Let $\mathcal{P}_2(\mathbb{R}^n)$ denote the set of all Borel probability measures on $\mathbb{R}^n$ with finite variance and *weak* topology.  Let $X_t$ be a strong solution to the SDE with initial conditions
$$
dX_t = \mu(t,X_t)dt + \sigma(t,X_t) dW_t, \mbox{    } X_0=x
$$
for some Lipschitz-continuous functions $\mu$ and $\sigma$, and a Brownian motion $W_t$.  Denote its conditional law $\nu_{t,x}:=\mathbb{P}(X_t \in \cdot|X_0=x)$.

**My Question:**
1. Is the map $(x,t)\mapsto \nu_{t,x}$ from $\mathbb{R}^n\times [0,\infty)$ to $\mathcal{P}_2(\mathbb{R}^n)$ ever continuous?  

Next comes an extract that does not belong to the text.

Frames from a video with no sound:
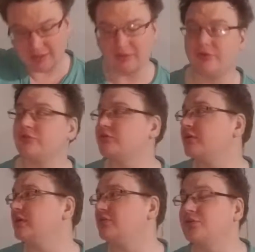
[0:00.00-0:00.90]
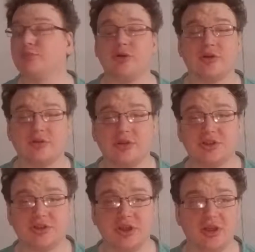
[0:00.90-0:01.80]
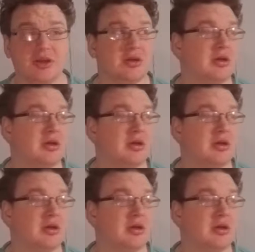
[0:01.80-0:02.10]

I first got into body conditioning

2. Fix $\Delta>0$ and suppose that $\mu$ and $\sigma$ do not depend on $t$, then does there exist a continuous function from $\mathcal{P}_2(\mathbb{R}^n)$ to itself, mapping $\nu_{x,t}$ to $\nu_{x,t+\Delta}$ for each $t\geq \Delta$?